To understand why belief runs so high, you have to go back to 2022. That run remains the proudest chapter in African and Arab football history.
Under coach Walid Regragui, Morocco topped a tough group that included former finalists Croatia and a strong Belgium side. They drew 0-0 with Croatia, then beat Belgium 2-0 and Canada 2-1 to go through.
The knockouts turned them into a phenomenon. They beat Spain on penalties, then edged Cristiano Ronaldo's Portugal 1-0 thanks to a towering Youssef En-Nesyri header, becoming the first African or Arab team ever to reach a World Cup semi-final. France, the defending champions, ended the dream 2-0, and Croatia won the third-place play-off 2-1. Morocco finished fourth, and back home the scenes did not look like those of a beaten team.
The twist this time is the man in charge. Regragui, the architect of the Qatar miracle, stepped down in March 2026. In his place came Mohamed Ouahbi, previously the head coach of Morocco's under-23s and stepping into a senior role for the very first time.
The timing, just months before a World Cup, unsettled plenty of fans. The ambition, though, has not dimmed. "We have all the ingredients that we need to become the best nation," Ouahbi told reporters after the Haiti win, pushing his players to believe in the title itself rather than settle for another respectable run.
It is the same drum Regragui banged in Qatar, when he asked simply, "Why shouldn't we dream of winning the World Cup?"

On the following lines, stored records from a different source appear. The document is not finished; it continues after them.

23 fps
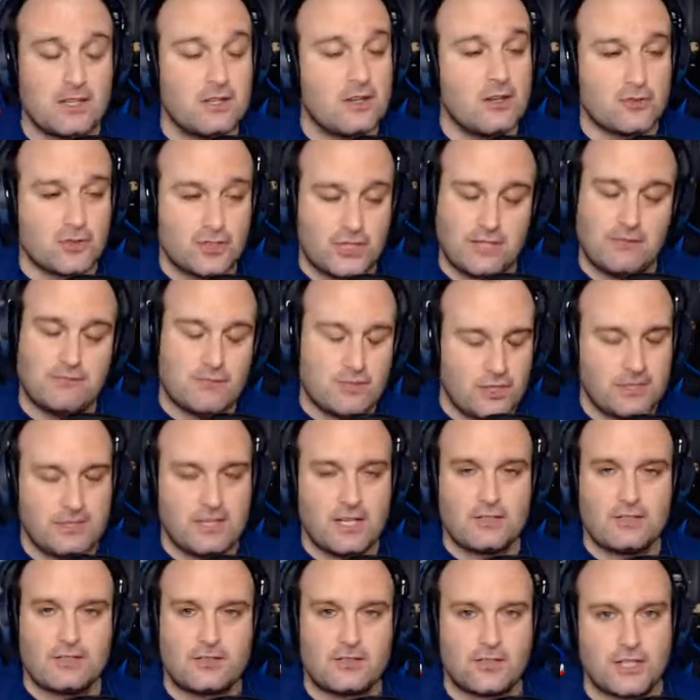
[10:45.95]
She
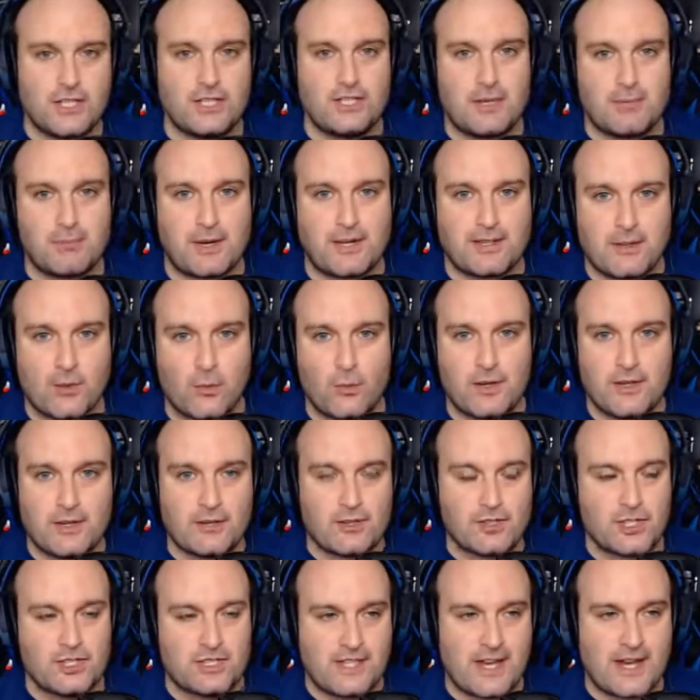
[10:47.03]
did break the
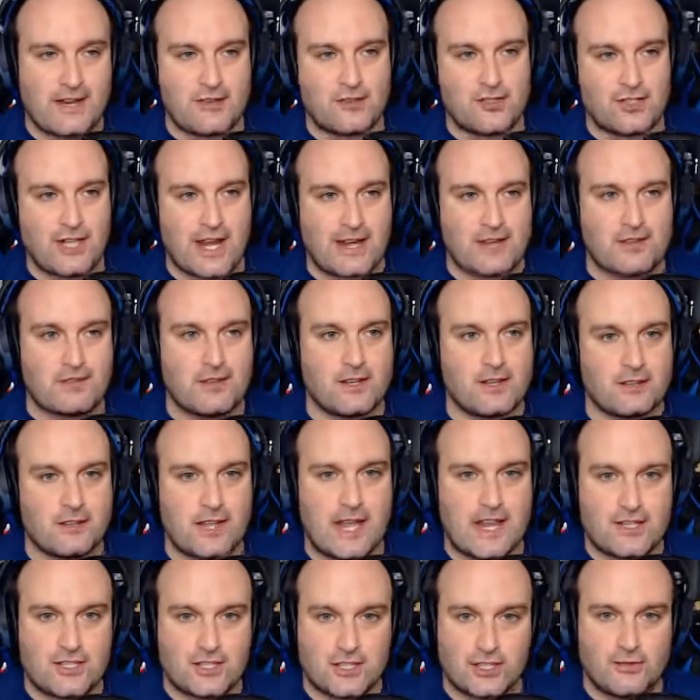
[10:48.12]
window. She shattered the
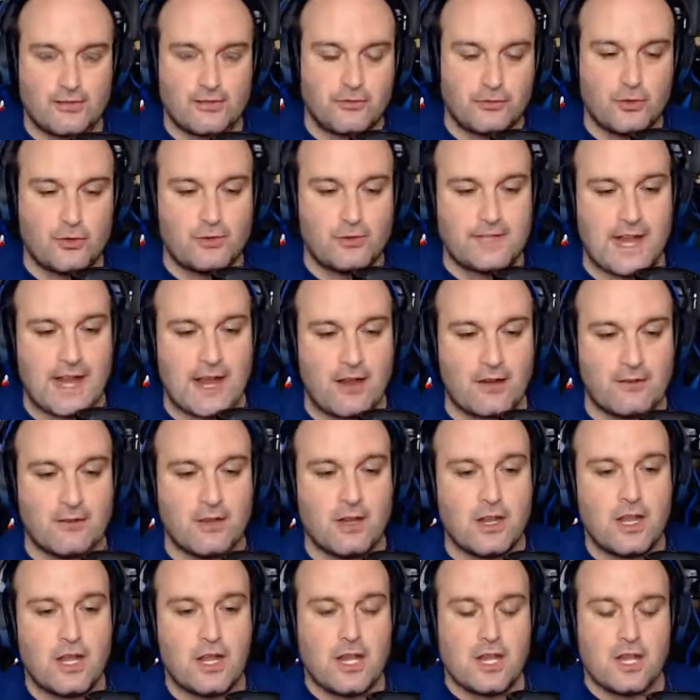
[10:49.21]
glass. She flew
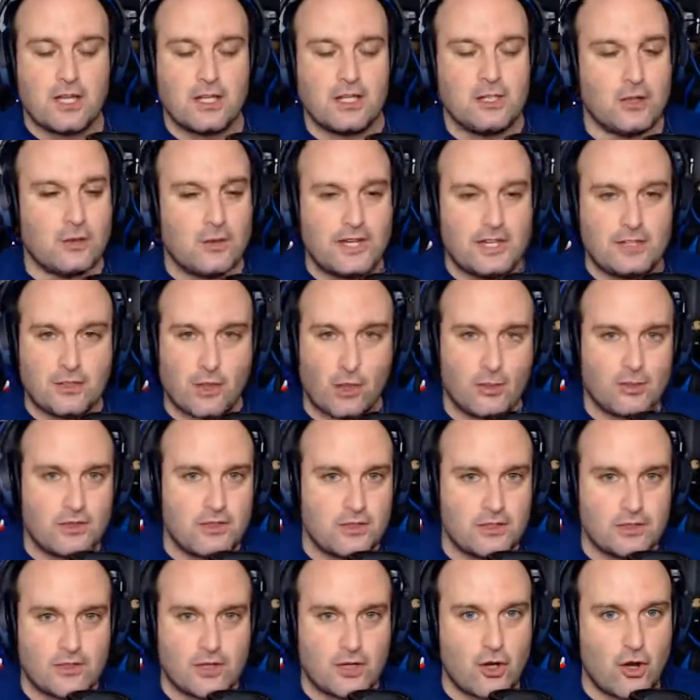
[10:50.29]
down. He told
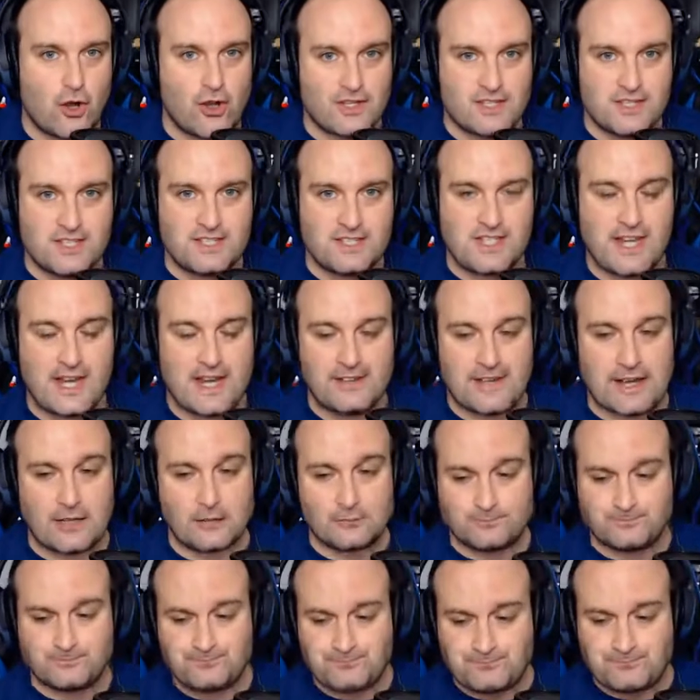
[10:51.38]
the guards to stand
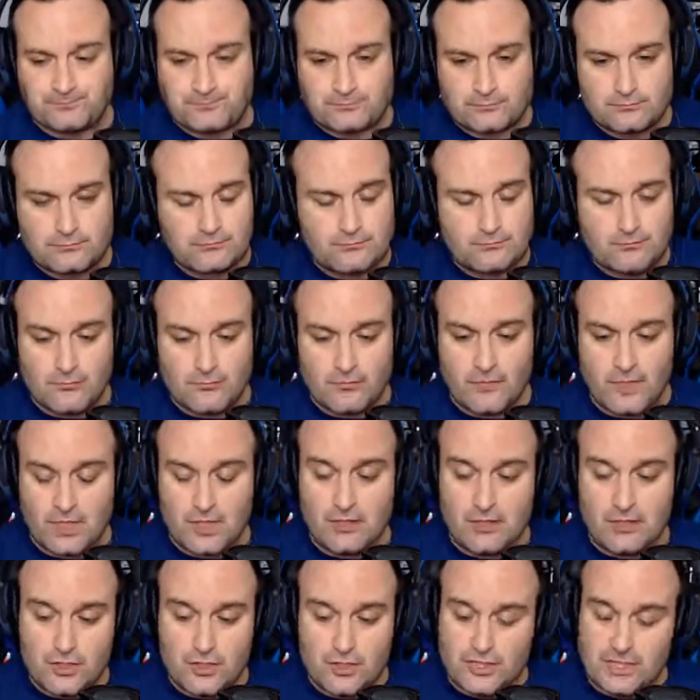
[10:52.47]
down.
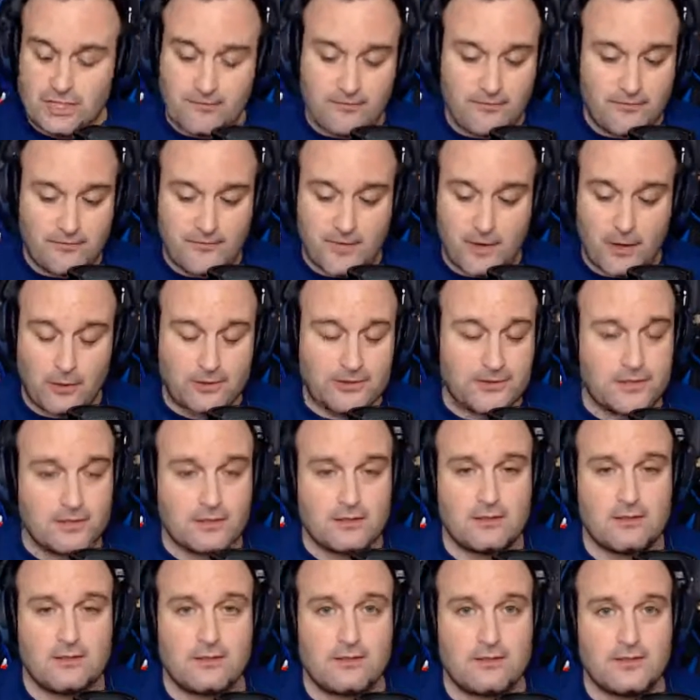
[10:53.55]
She felt
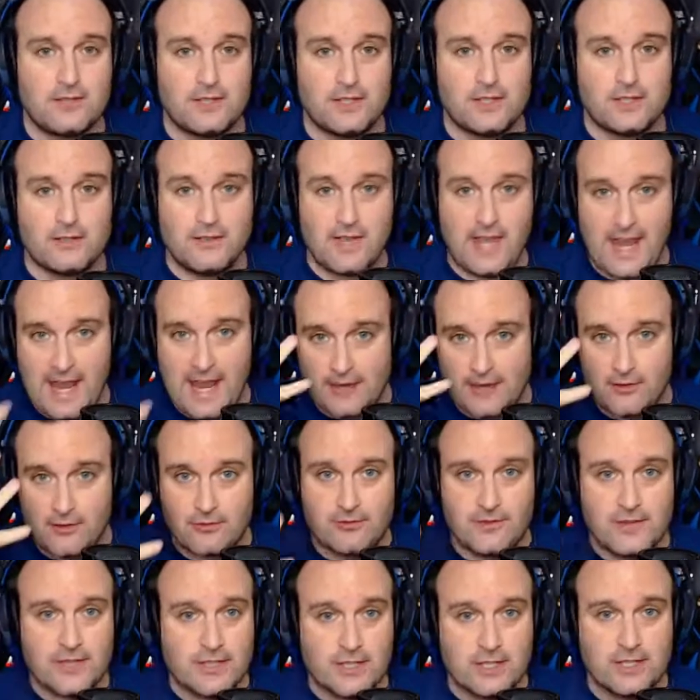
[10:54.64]
the head
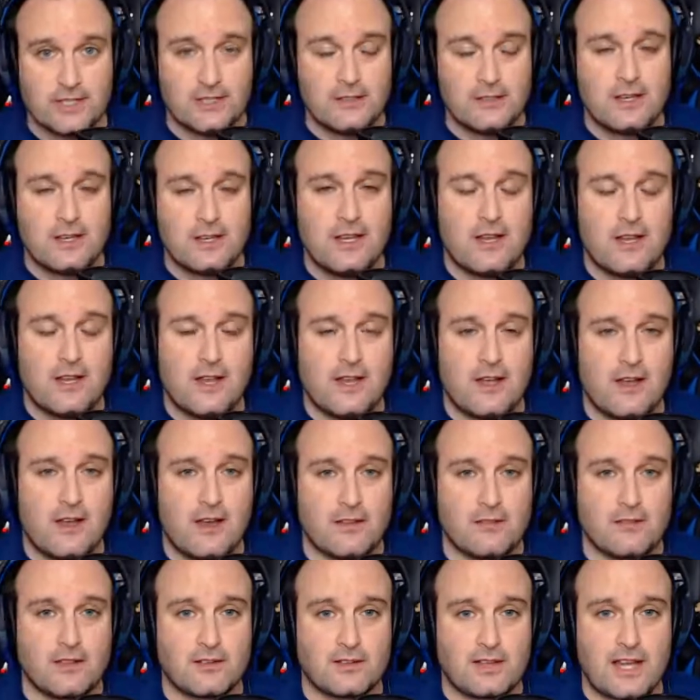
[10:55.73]
of Vision,
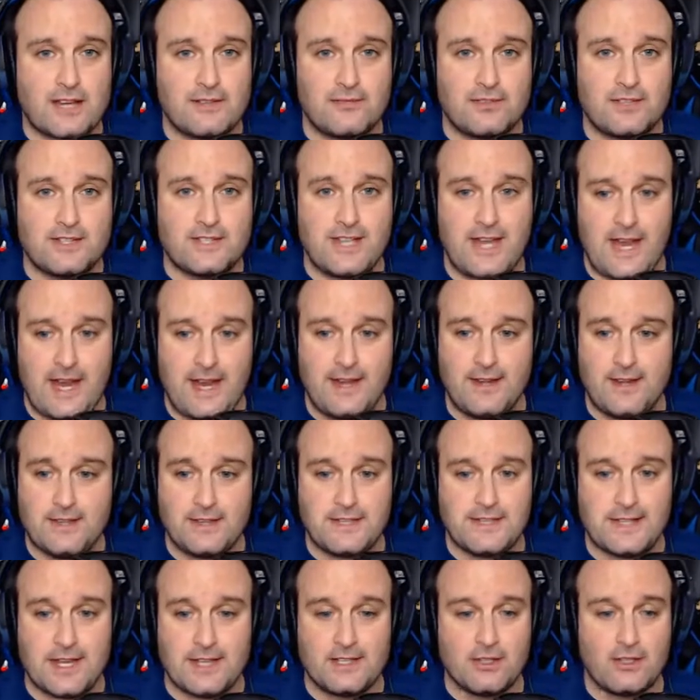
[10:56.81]
the lifeless head,
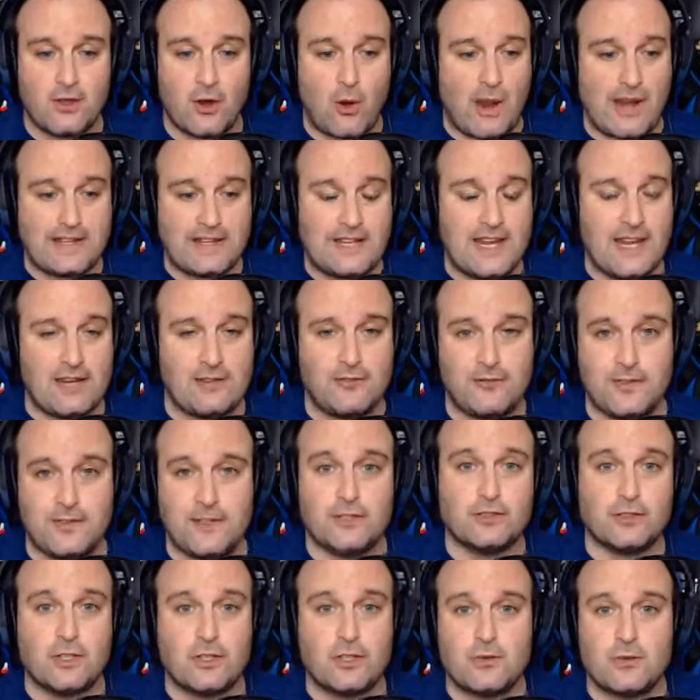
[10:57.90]
and said, I can't
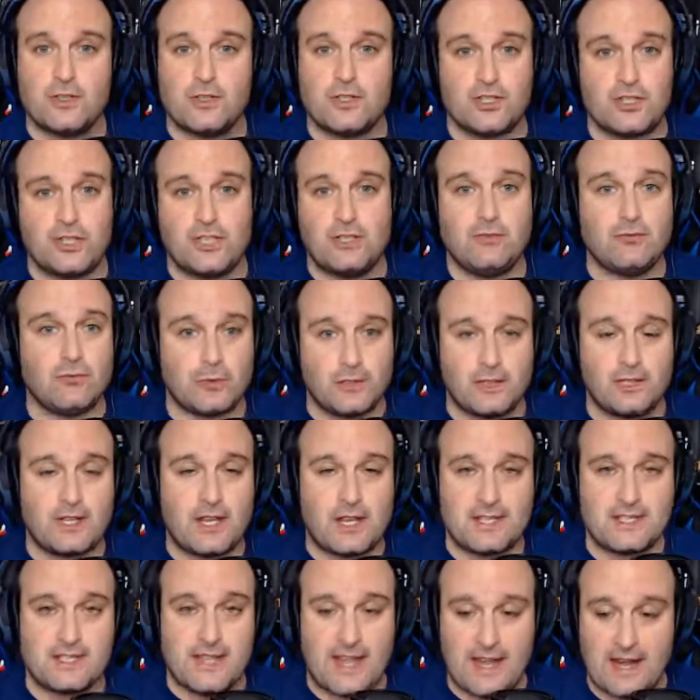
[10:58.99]
feel you. And she
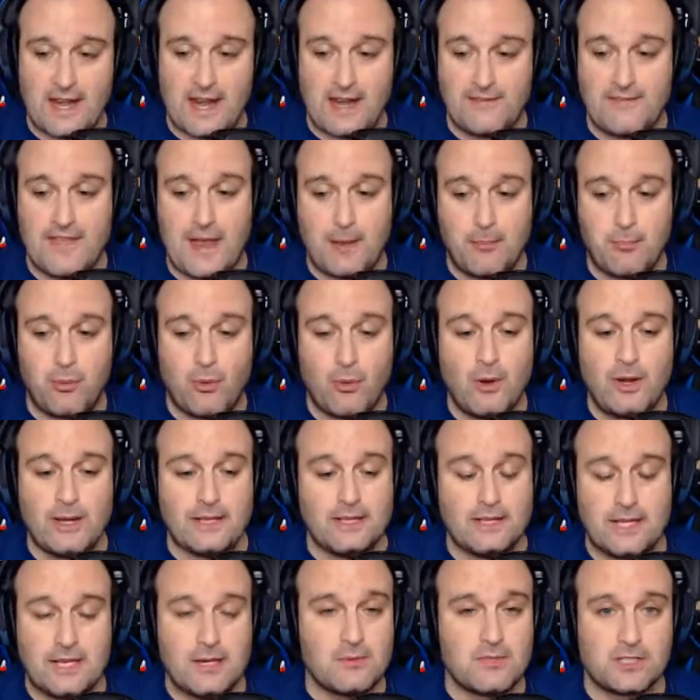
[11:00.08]
realized that at that
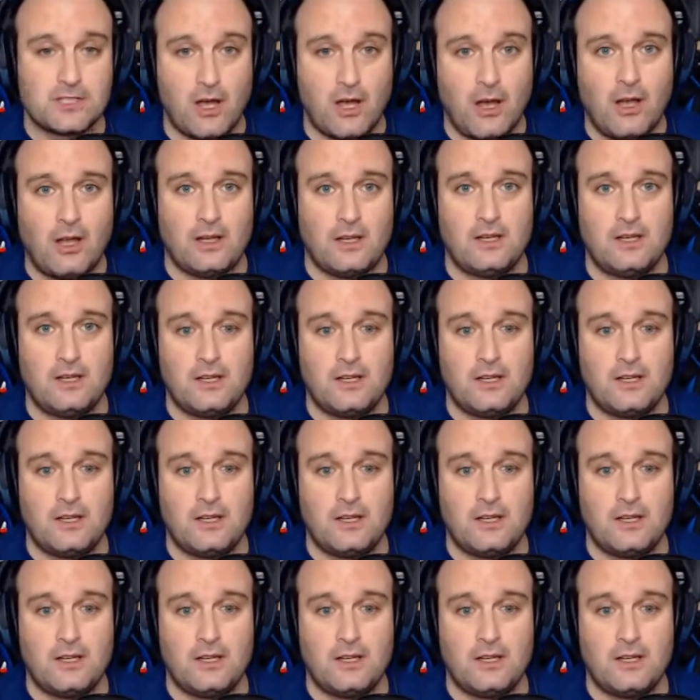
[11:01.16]
point he was gone.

Every great run needs a talisman, and Morocco's is Hakimi. The captain plays his club football for Paris Saint-Germain, with whom he won the Champions League last season, and he is widely rated among the best right-backs on the planet. "I think we are capable of doing it," he told the talk show ABtalks before the Netherlands game, adding that an African winner would send the country "crazy with joy."

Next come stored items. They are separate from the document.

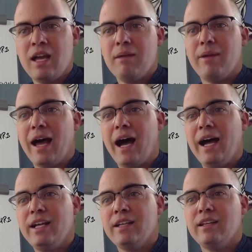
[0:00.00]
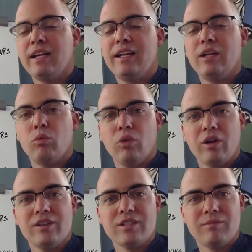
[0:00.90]
but I think I need to work
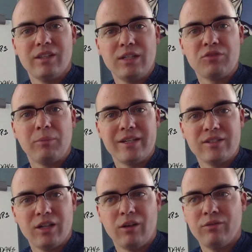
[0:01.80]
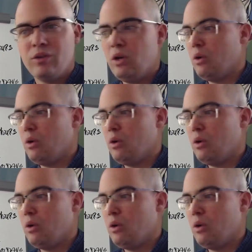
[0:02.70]
on some things for myself,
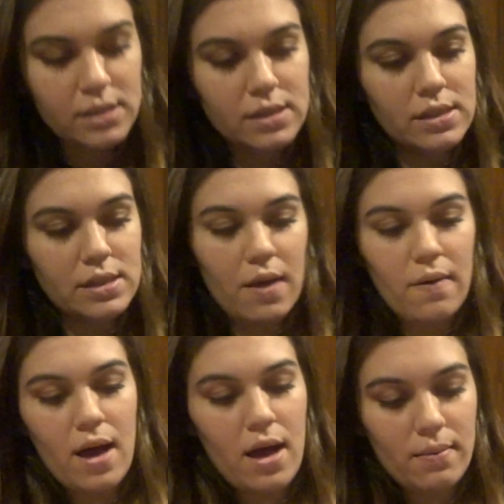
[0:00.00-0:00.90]

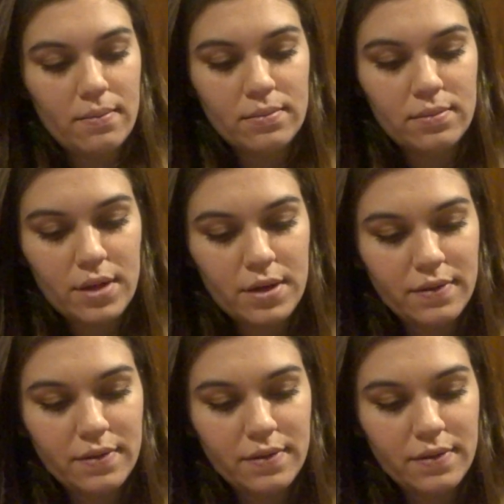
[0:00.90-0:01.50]
so they're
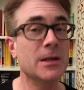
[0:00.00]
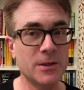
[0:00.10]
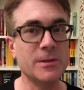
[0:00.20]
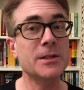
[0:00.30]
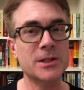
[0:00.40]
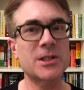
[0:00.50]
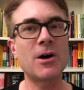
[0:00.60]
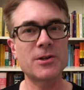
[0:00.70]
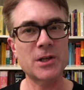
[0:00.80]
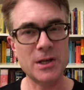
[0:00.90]
You need to
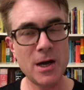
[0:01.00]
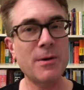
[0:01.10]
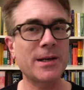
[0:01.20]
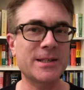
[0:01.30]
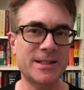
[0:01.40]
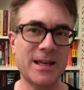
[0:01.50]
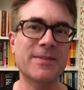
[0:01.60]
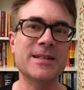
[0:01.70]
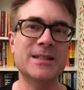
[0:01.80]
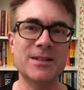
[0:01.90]
start to know and understand these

He is far from alone. Brahim Díaz, a gifted playmaker at Real Madrid who switched his international allegiance from Spain to Morocco, supplies much of the creativity. Saibari, a midfielder in superb form, arrived at the tournament with three group-stage goals and then buried the winning penalty. And in Bounou, Morocco have the shootout specialist that opponents have learned to dread.
Perhaps the most important difference from 2022 is what sits on the bench. Tournaments are long and gruelling, and squads win them as much as starting elevens do.
Where Regragui leaned on a settled core, Ouahbi can summon genuine game-changers. Against the Netherlands it was the substitutes who turned the tie. Rahimi almost won it in extra time, and Chemsdine Talbi coolly scored his penalty in the shootout. Younger midfielders such as Ayyoub Bouaddi and El Aynaoui give the team fresh legs in the closing stages, something Morocco simply did not have last time.
Hakimi puts the team spirit down to something less tactical. "We have fun, dance, laugh, play cards," he said, describing a dressing room he calls one big family.
The reward for beating the Dutch is a last-16 meeting with co-hosts Canada in Houston on 4 July, with a place in the quarter-finals on the line. Facing one of the host nations means a partisan crowd and a little extra pressure, but it is a tie Morocco will fancy.
Beyond that, the tournament's heavyweights start to appear. Nobody in the Moroccan camp seems remotely fazed. "We came here for a reason," Ouahbi said. "We can play against anyone."
After Spain, after the Netherlands, after a fourth-place finish that once looked like the ceiling, fans are now hoping history will be made.